The family and friends of a young woman who died after spending a night out with friends is going public with their battle for justice.
They don’t agree with the police findings in the case and are asking for an investigation into the circumstances of Holly Bartlett’s death.
“We just want justice,” says Bartlett’s friend, Shelley Adams.
On a Friday night in March 2010, Bartlett went out with some friends and enjoyed a few drinks.
The 31-year-old woman left in a cab, but she never made it home.
Instead, she was discovered the next morning at the base of the McKay Bridge in Halifax. She was cut, bruised, had broken bones and was found clinging to life.
She died in hospital the following day and police have ruled her death an accident, but those who knew and loved her say there are too many unanswered questions in the case.
Peter Parsons, a mobility expert who worked with Bartlett, says the police investigations failed to take into account how a person who is visually impaired sees the world.

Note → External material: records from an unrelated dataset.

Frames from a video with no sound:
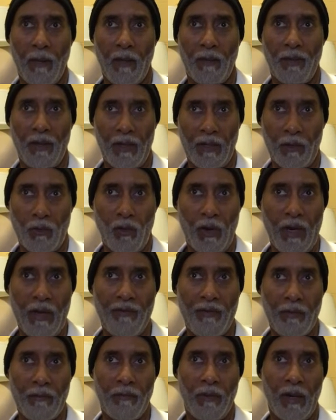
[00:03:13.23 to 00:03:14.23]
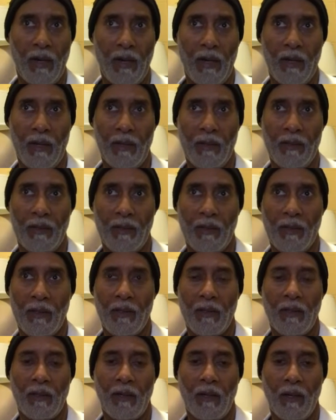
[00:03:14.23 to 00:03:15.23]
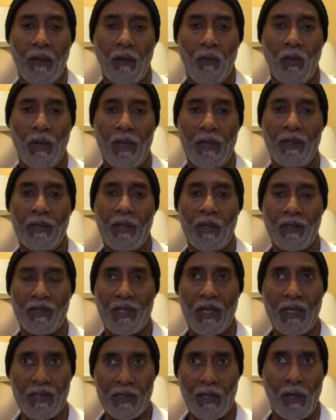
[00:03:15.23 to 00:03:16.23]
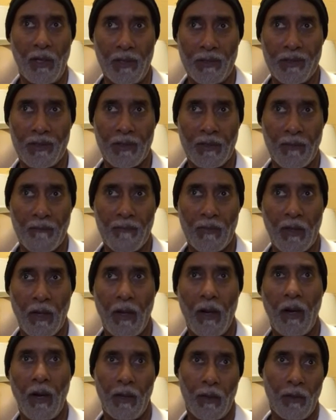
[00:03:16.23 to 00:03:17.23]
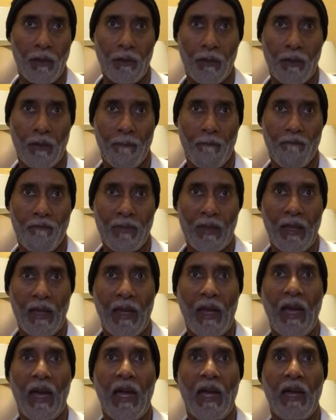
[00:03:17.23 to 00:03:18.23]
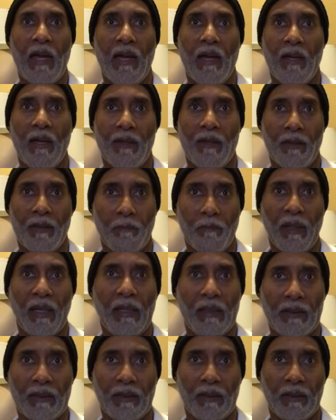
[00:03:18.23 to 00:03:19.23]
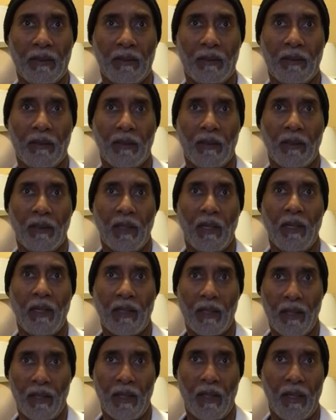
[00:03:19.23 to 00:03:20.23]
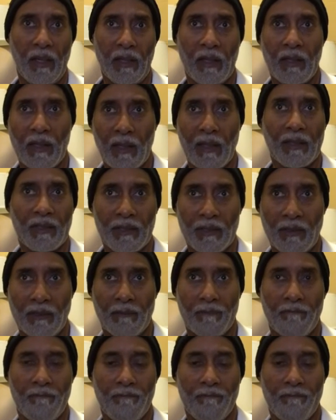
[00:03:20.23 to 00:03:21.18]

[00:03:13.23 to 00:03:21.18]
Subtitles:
The engraving by Wenceslas Haller and the painting in the Ganet collection.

“What I find unacceptable is that when I reached out to tell them how Holly had expert mobility abilities, and how a blind person travels, how they use the traffic clues, that it went unheard,” says Parsons.
He says the path to the bridge is heading downwards and towards loud traffic, which would have been clues that Bartlett was headed the wrong way, away from her apartment.
Parsons helped form the “Justice for Holly” group and his father investigated the case on his own, and led police to new clues, but police say they are not reopening the investigation at this time.
“There’s a lot of gaping holes in here but we’re not fact cultivators, we’re fact verifiers, and we can only go on the information and evidence that we have and so far the evidence that we have does not lead us to believe anything other than a very tragic accident,” says Halifax Regional Police Chief Jean-Michel Blais.
For now, the family’s only recourse is to take their Facebook campaign public.
“We can’t get her back but whatever happened that night, we want it to be figured out for some closure for family and friends,” says Adams.